Exercise directions >>
The entries are to be returned exactly, with images left out.

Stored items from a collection
□ □ □ □ □ □ □

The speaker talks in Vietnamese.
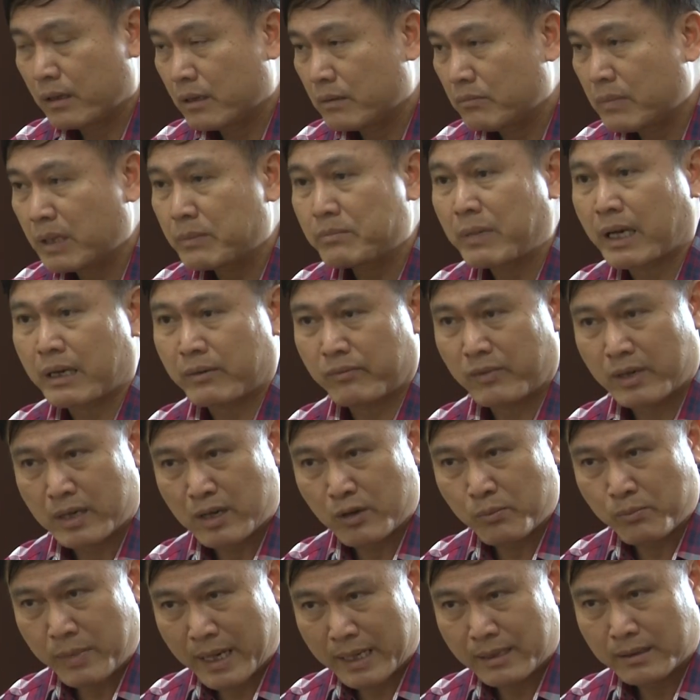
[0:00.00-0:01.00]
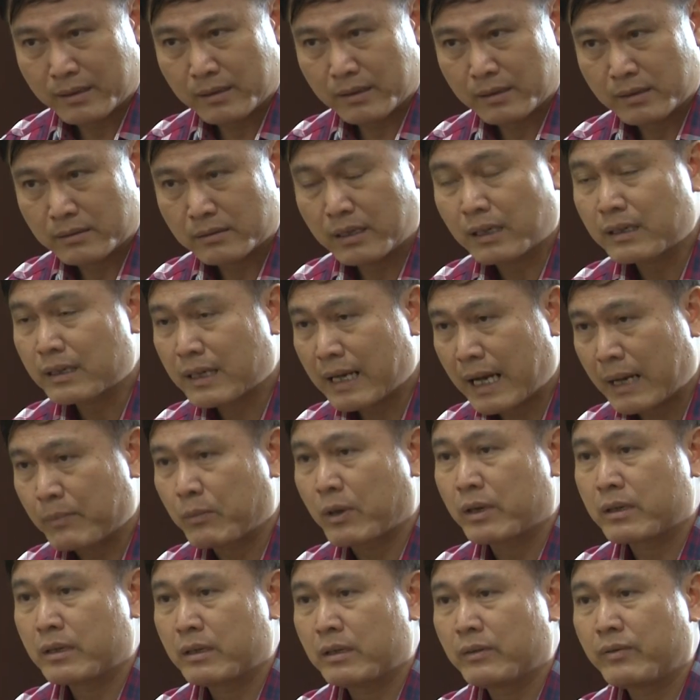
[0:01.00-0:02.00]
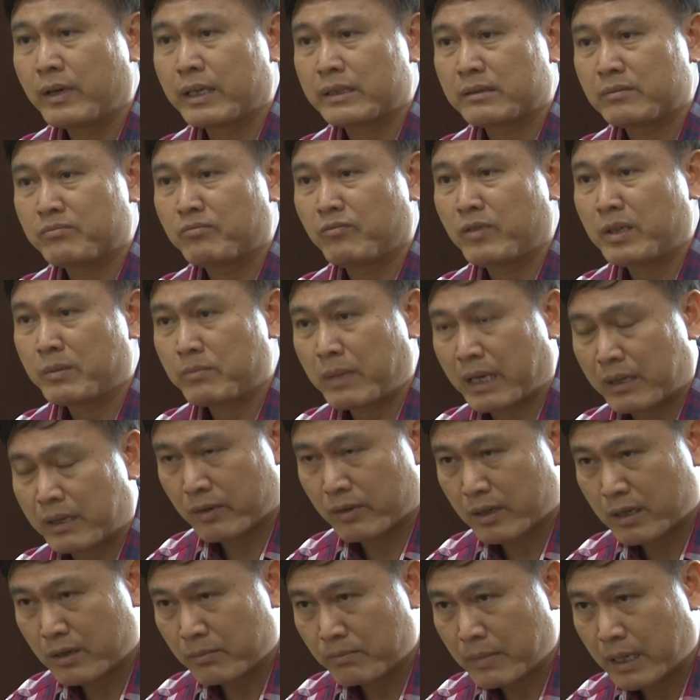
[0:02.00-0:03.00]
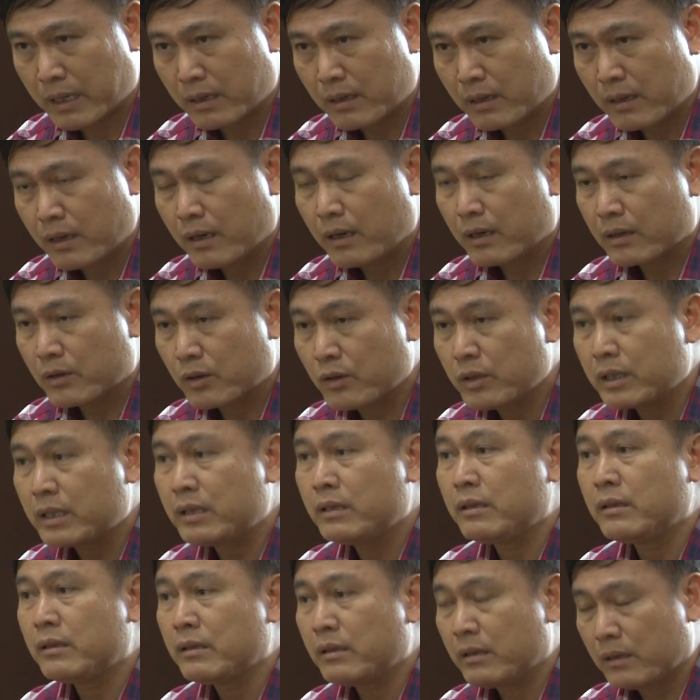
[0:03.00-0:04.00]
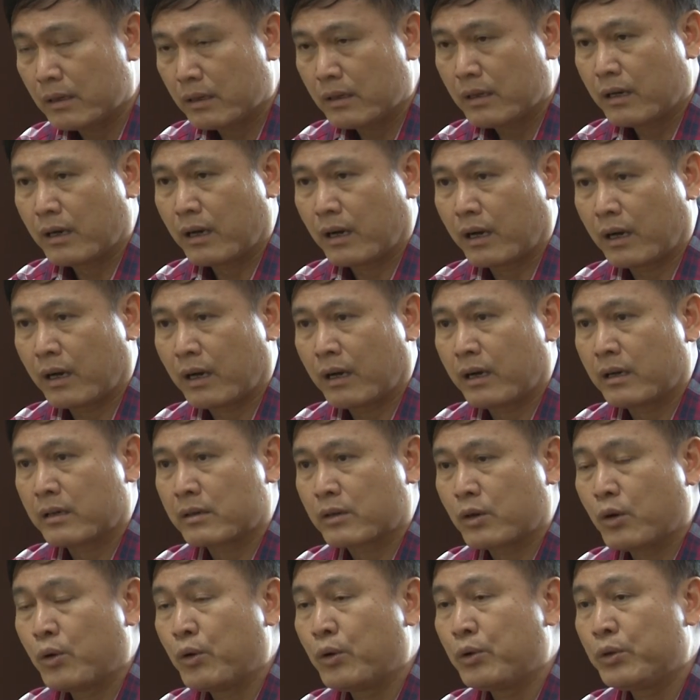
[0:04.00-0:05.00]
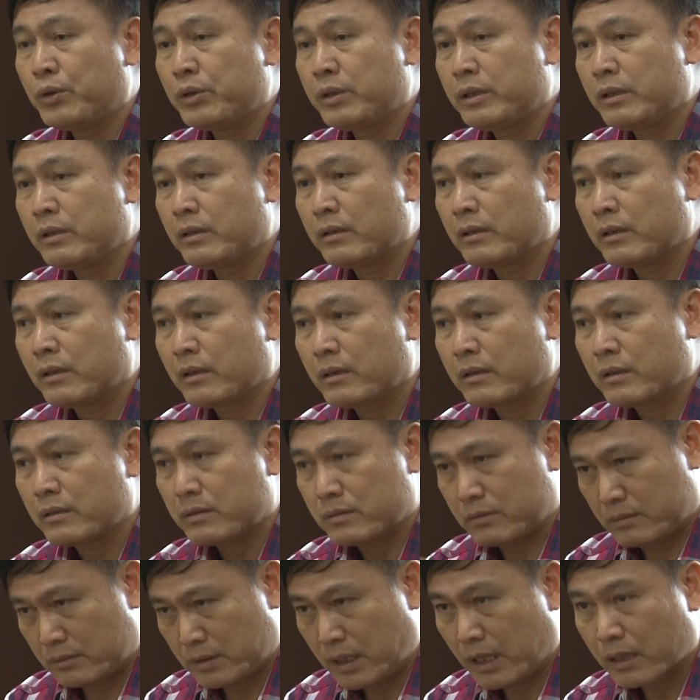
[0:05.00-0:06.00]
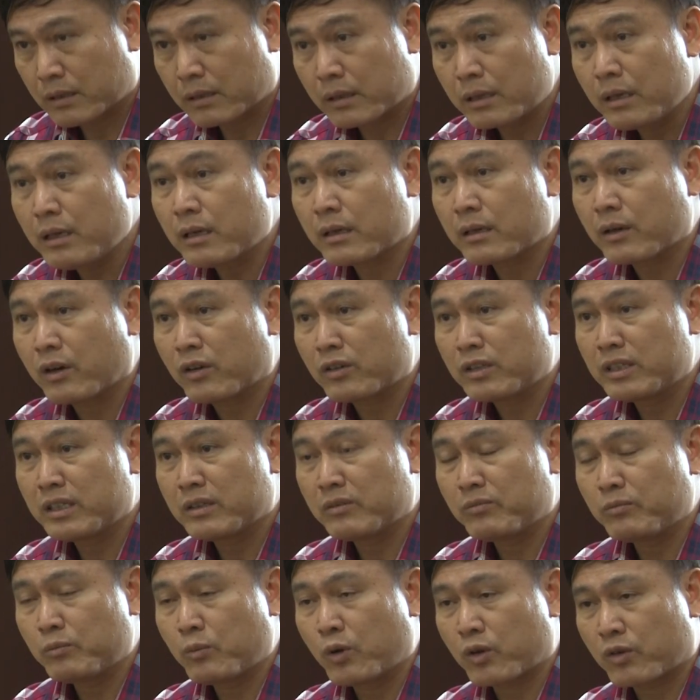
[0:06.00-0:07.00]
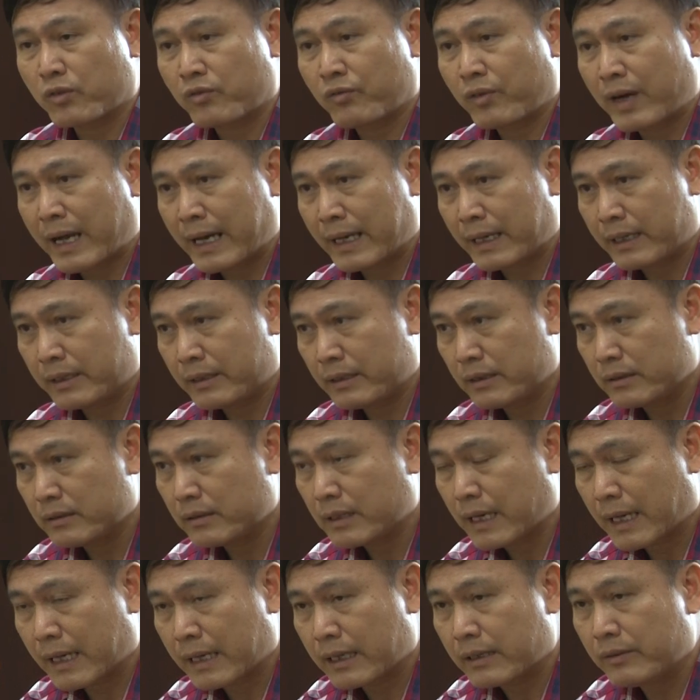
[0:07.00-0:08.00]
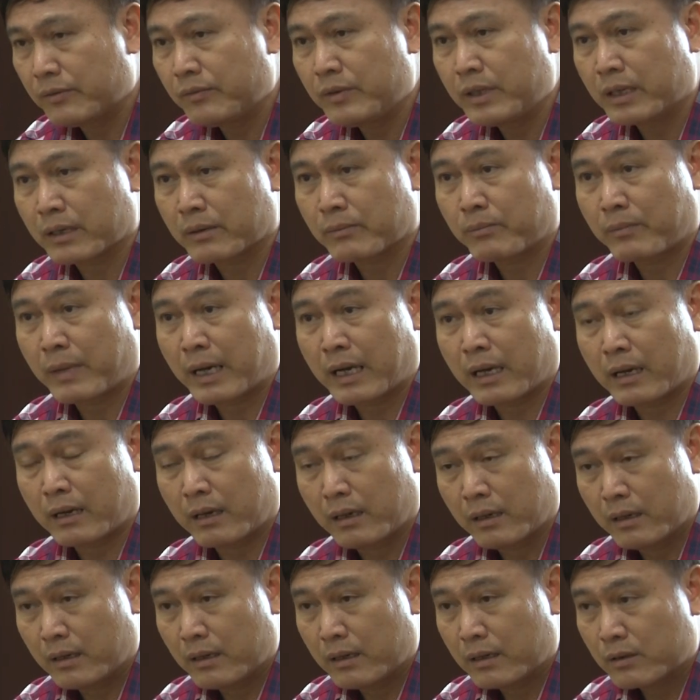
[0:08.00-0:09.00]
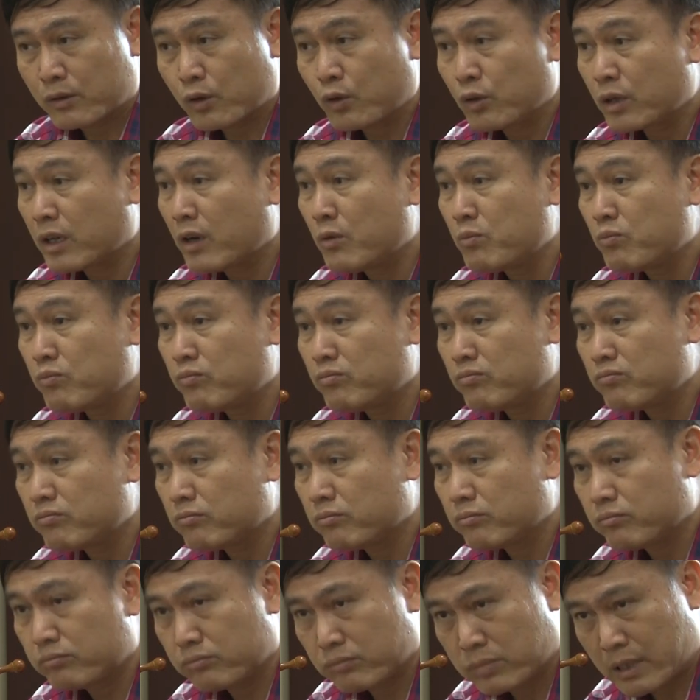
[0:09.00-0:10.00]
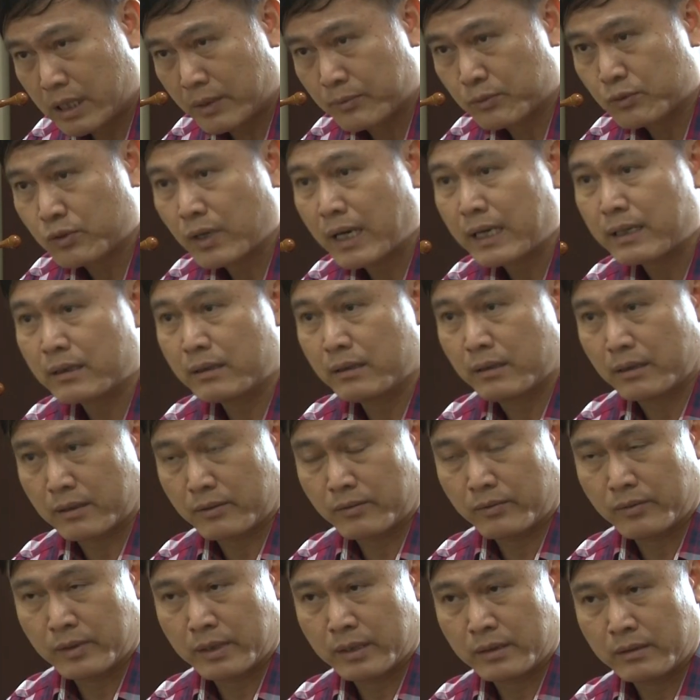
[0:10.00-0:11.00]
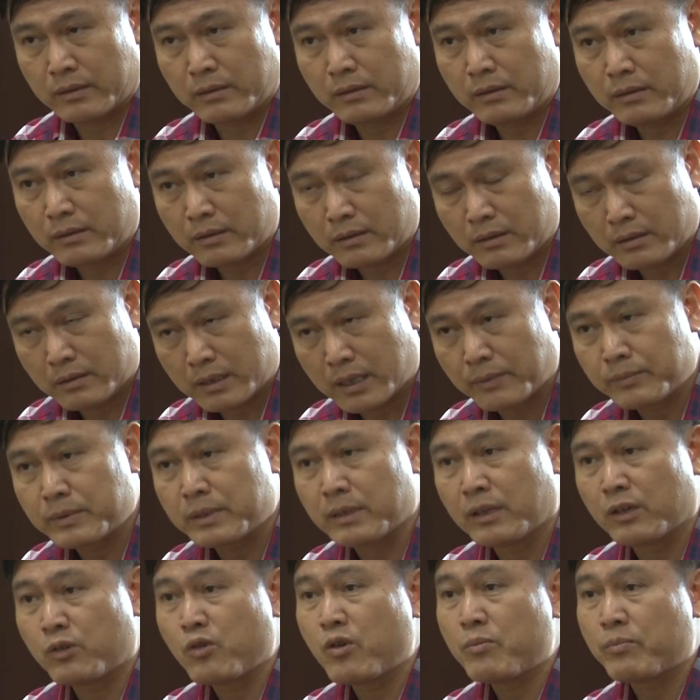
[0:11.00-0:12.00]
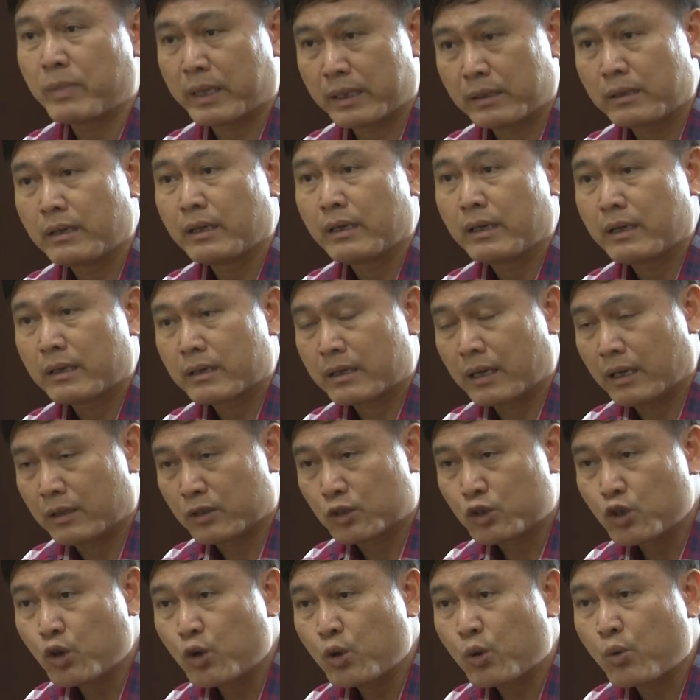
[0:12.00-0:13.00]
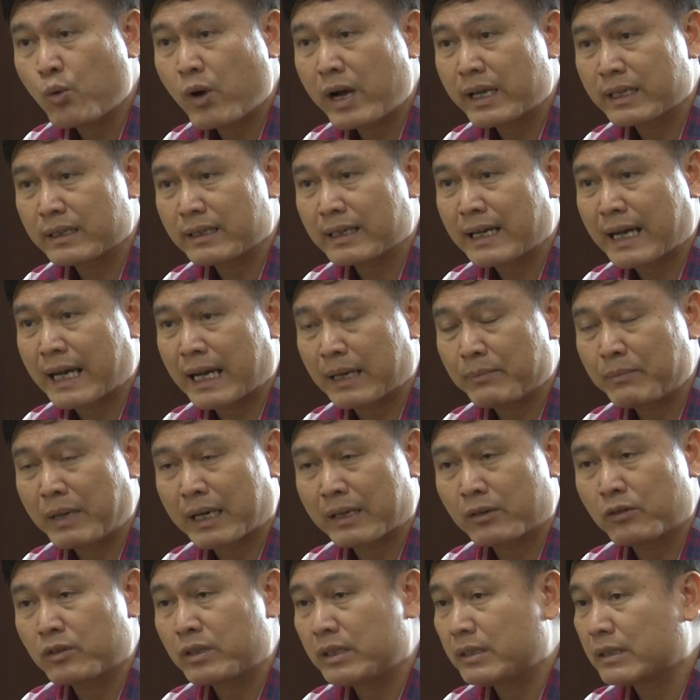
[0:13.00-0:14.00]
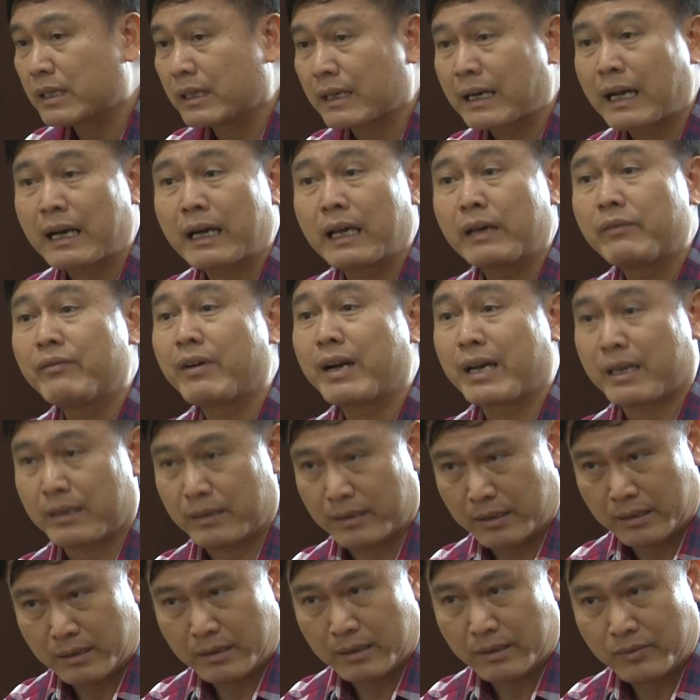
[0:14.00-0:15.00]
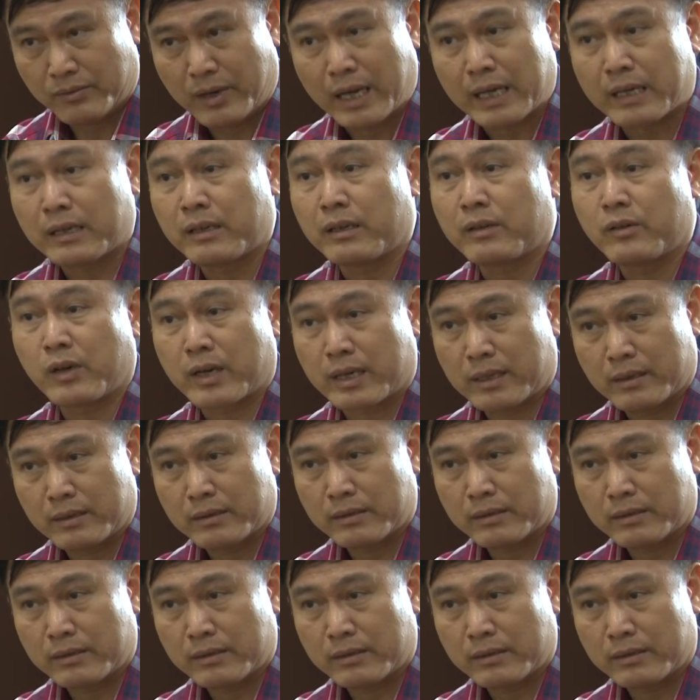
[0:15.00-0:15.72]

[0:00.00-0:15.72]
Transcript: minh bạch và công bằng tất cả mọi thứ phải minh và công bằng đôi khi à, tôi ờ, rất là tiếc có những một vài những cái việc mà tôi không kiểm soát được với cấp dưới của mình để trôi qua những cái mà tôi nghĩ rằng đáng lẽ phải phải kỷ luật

□ □ □ □ □ □ □

Answer for this exercise >>
The speaker talks in Vietnamese.
[0:00.00-0:01.00]
[0:01.00-0:02.00]
[0:02.00-0:03.00]
[0:03.00-0:04.00]
[0:04.00-0:05.00]
[0:05.00-0:06.00]
[0:06.00-0:07.00]
[0:07.00-0:08.00]
[0:08.00-0:09.00]
[0:09.00-0:10.00]
[0:10.00-0:11.00]
[0:11.00-0:12.00]
[0:12.00-0:13.00]
[0:13.00-0:14.00]
[0:14.00-0:15.00]
[0:15.00-0:15.72]

[0:00.00-0:15.72]
Transcript: minh bạch và công bằng tất cả mọi thứ phải minh và công bằng đôi khi à, tôi ờ, rất là tiếc có những một vài những cái việc mà tôi không kiểm soát được với cấp dưới của mình để trôi qua những cái mà tôi nghĩ rằng đáng lẽ phải phải kỷ luật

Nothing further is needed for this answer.